▶ _What you will do_:
Find the line with "Frames from a" in the data below. Repeat it and every line after it exactly, but not the pictures.

▶ _Record extracts_:
BEGIN

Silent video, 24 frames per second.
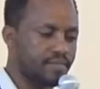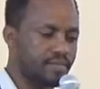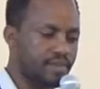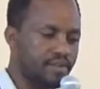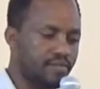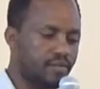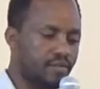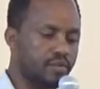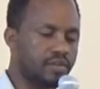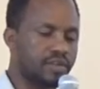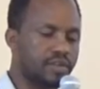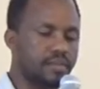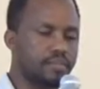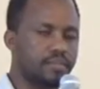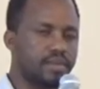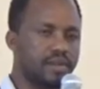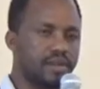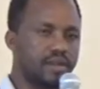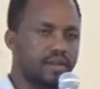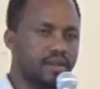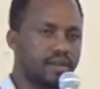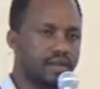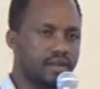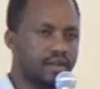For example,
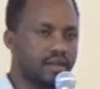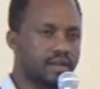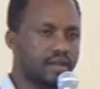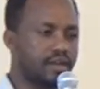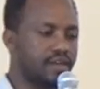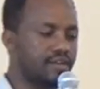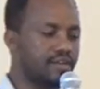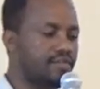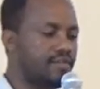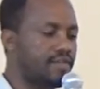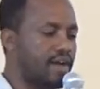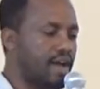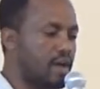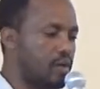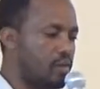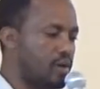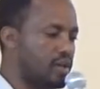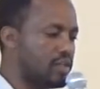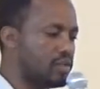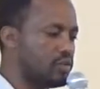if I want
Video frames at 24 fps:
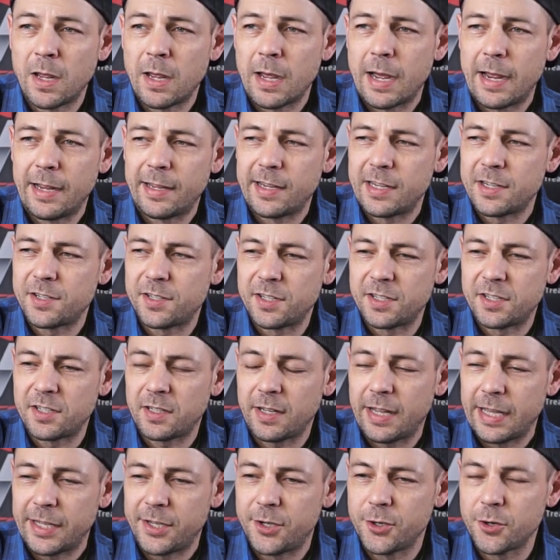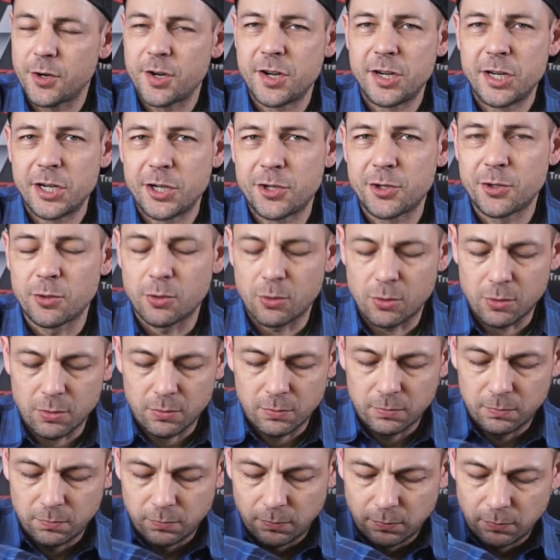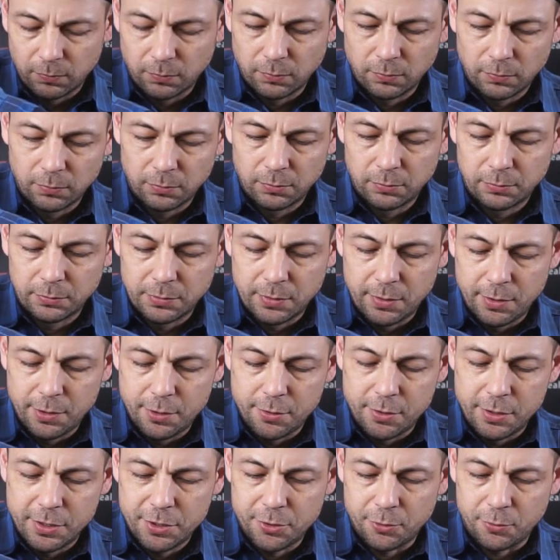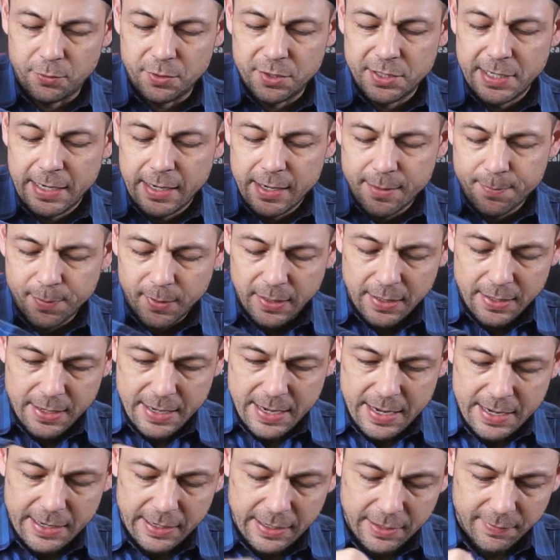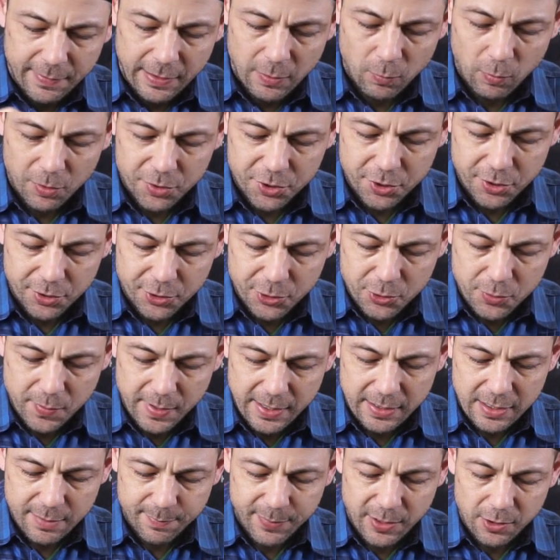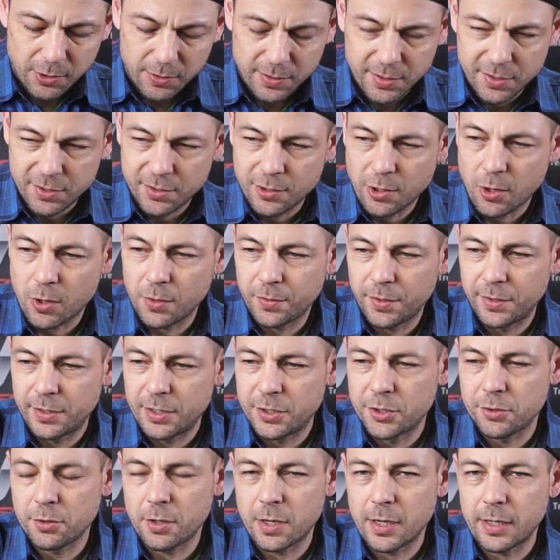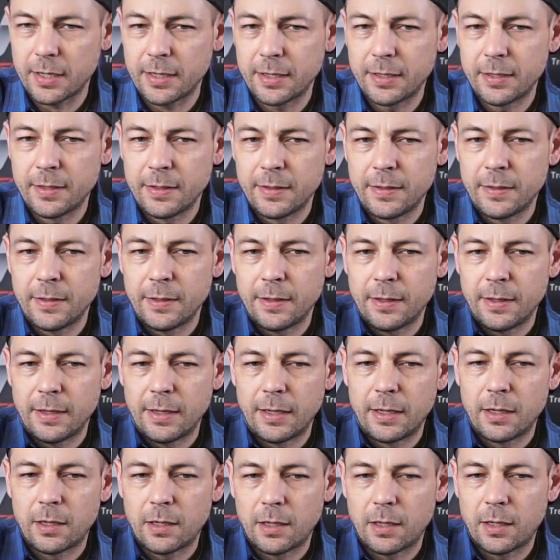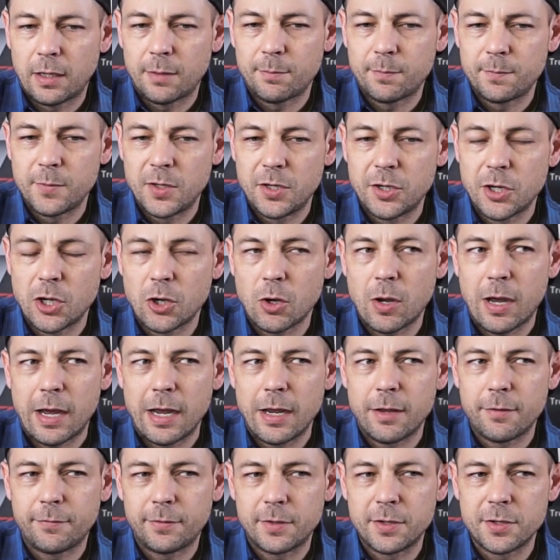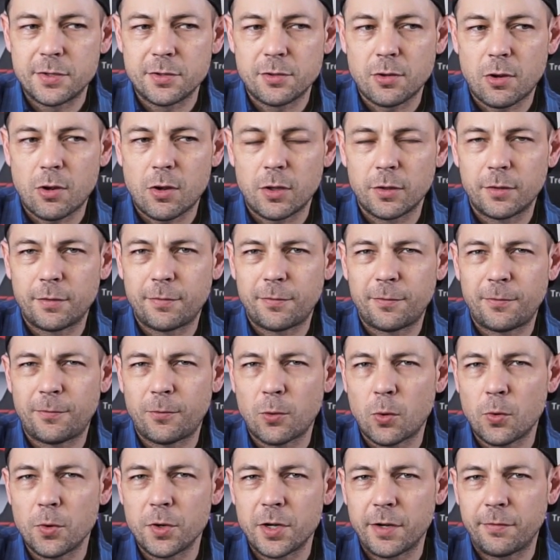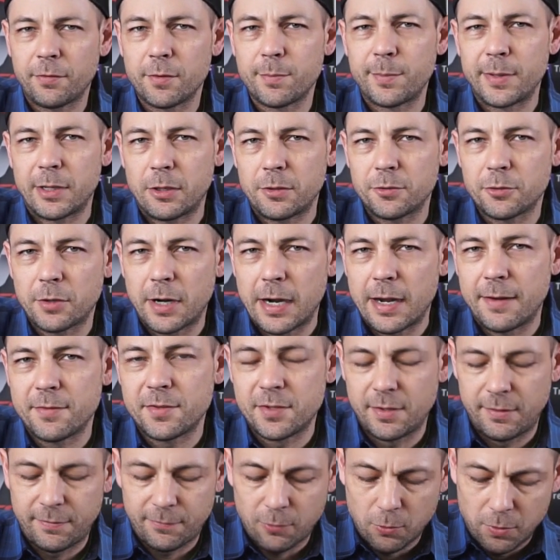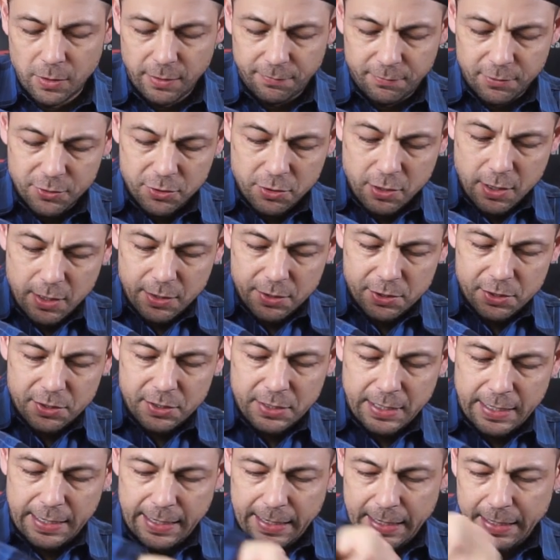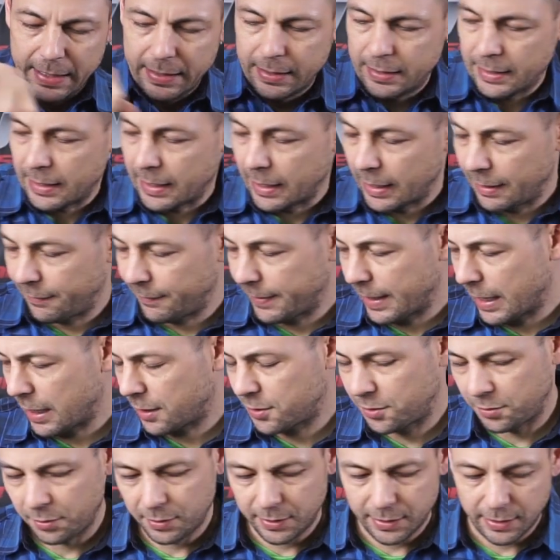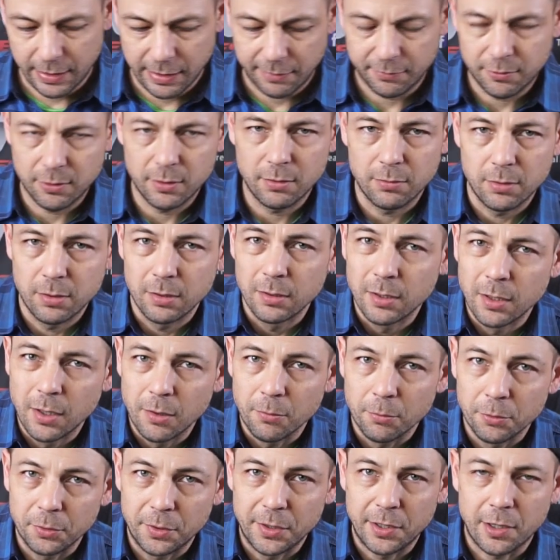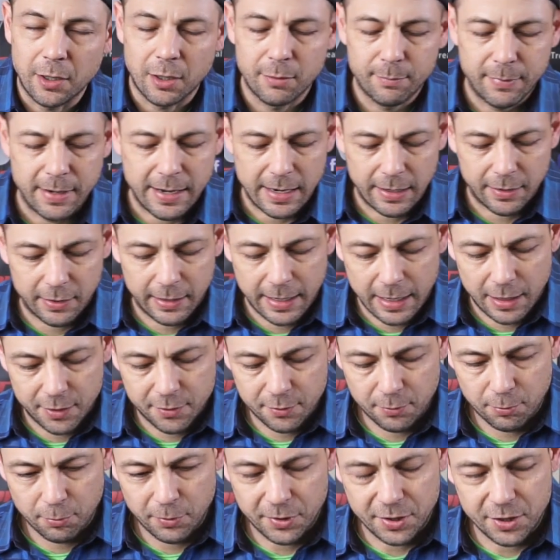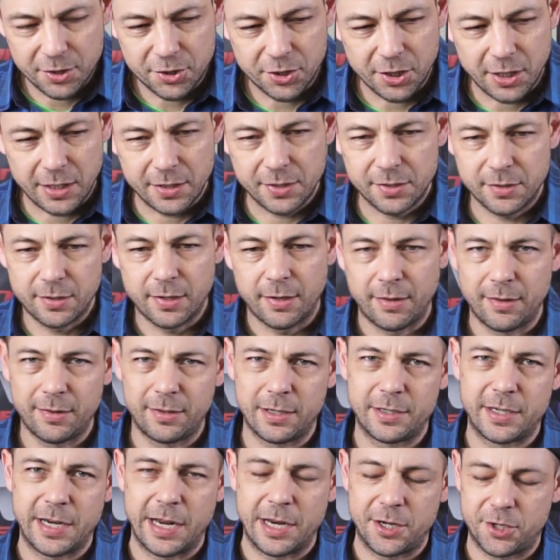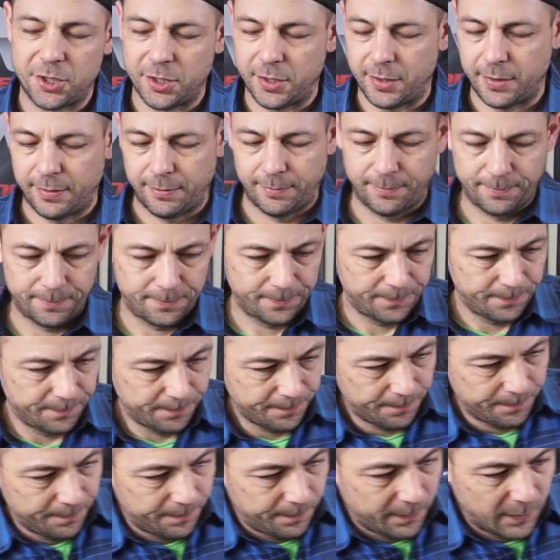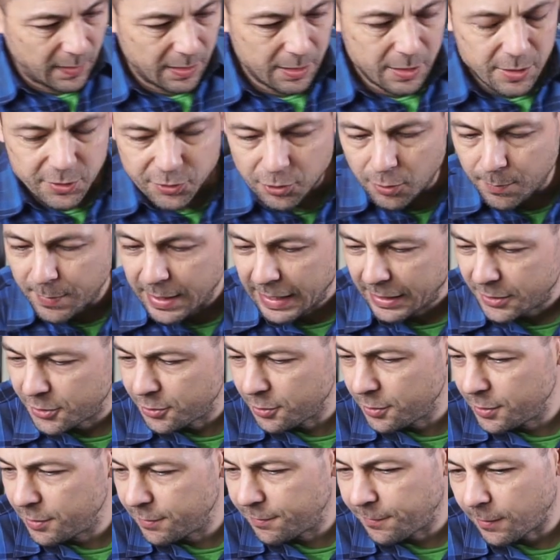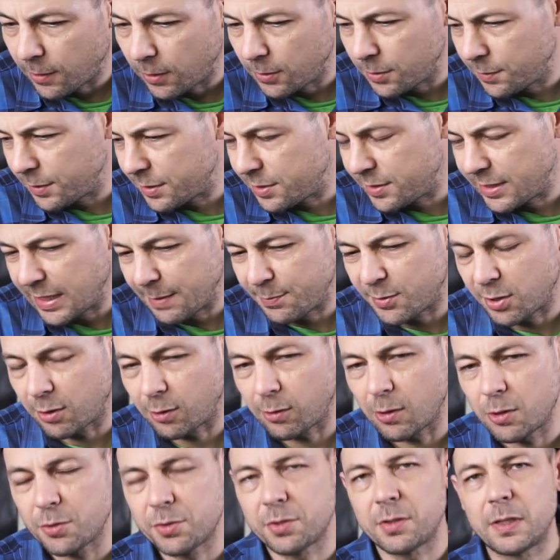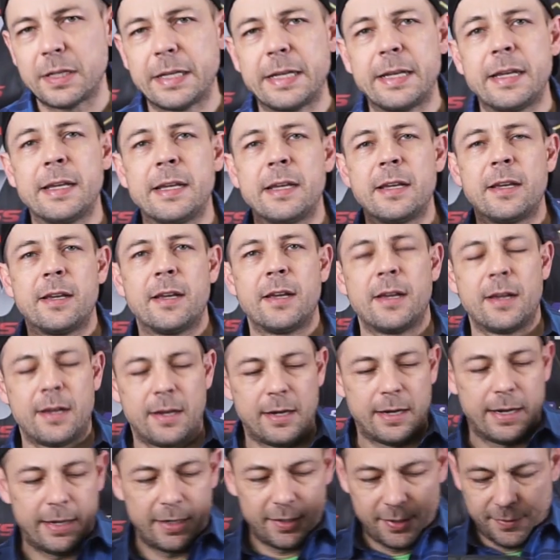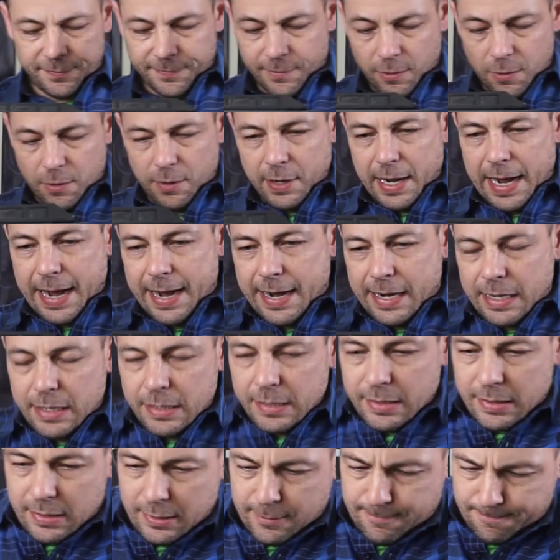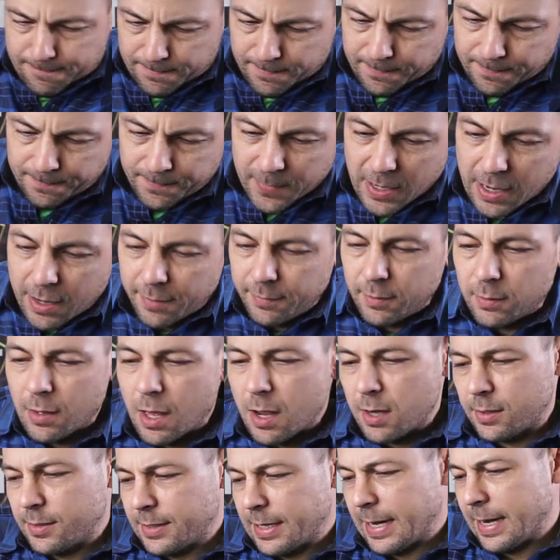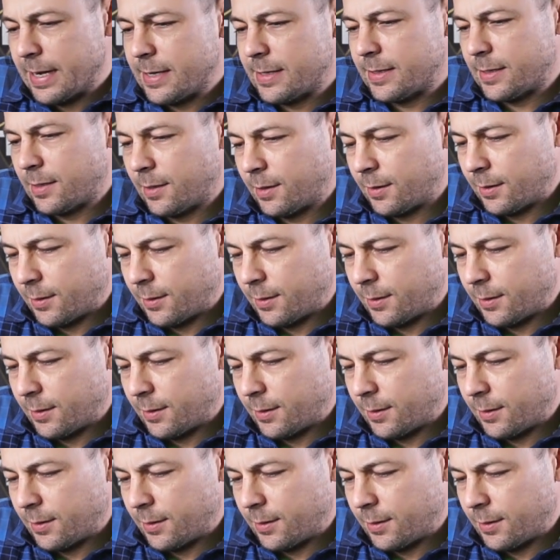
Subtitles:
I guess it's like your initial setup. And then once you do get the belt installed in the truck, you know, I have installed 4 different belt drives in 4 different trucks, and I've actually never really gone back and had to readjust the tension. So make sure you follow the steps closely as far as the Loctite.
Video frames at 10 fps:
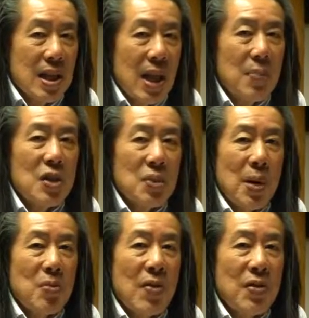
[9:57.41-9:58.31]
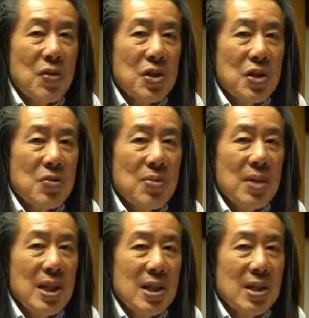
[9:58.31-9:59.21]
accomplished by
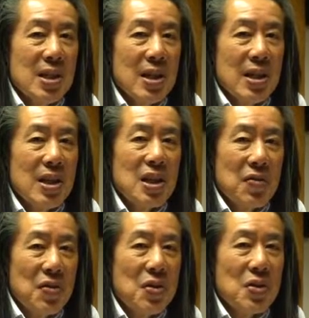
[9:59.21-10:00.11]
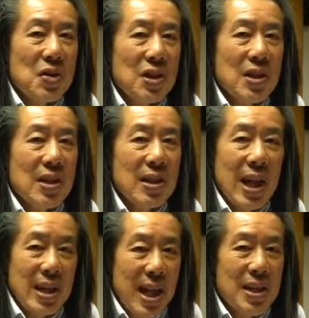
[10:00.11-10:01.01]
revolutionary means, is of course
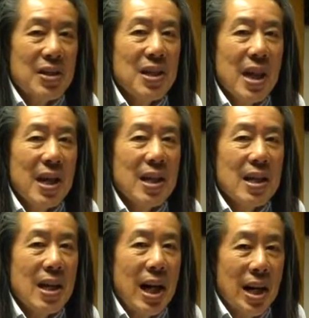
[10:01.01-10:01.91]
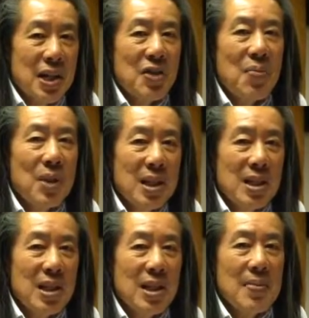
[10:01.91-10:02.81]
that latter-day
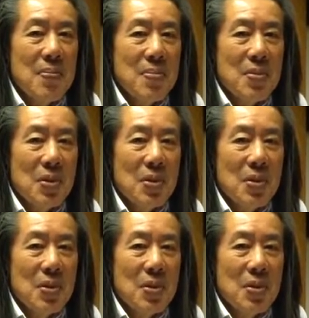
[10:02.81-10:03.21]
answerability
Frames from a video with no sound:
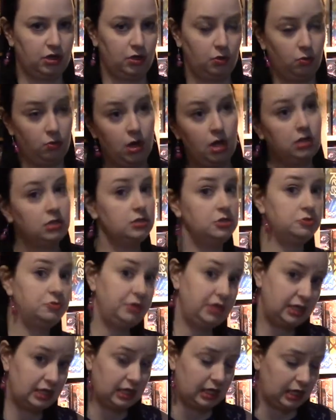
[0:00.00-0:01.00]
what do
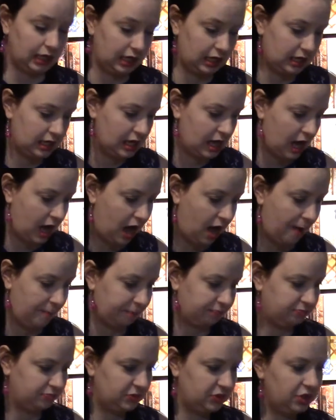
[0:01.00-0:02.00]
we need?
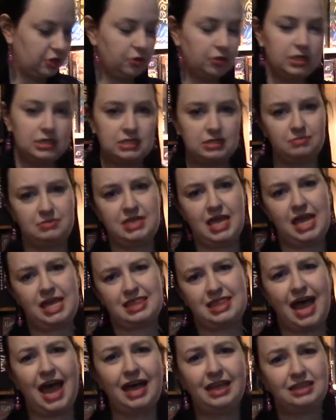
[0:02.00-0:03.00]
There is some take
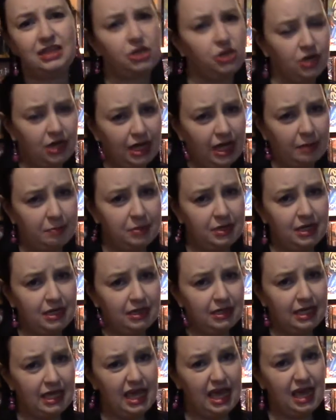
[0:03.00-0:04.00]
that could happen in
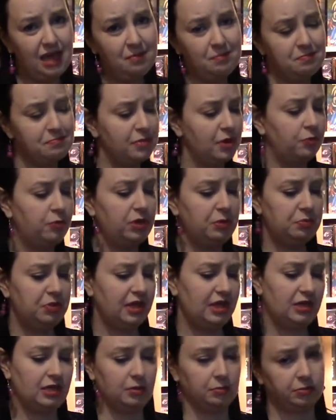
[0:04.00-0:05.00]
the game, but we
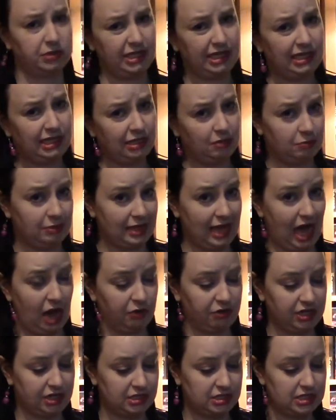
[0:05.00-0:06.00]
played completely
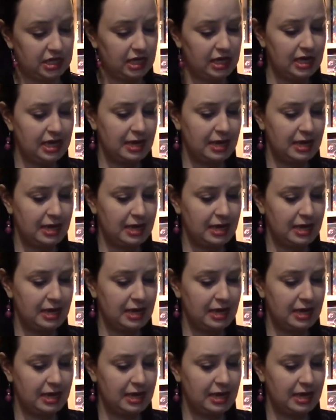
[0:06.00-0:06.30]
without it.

END

▶ _Exercise result_:
Frames from a video with no sound:
[0:00.00-0:01.00]
what do
[0:01.00-0:02.00]
we need?
[0:02.00-0:03.00]
There is some take
[0:03.00-0:04.00]
that could happen in
[0:04.00-0:05.00]
the game, but we
[0:05.00-0:06.00]
played completely
[0:06.00-0:06.30]
without it.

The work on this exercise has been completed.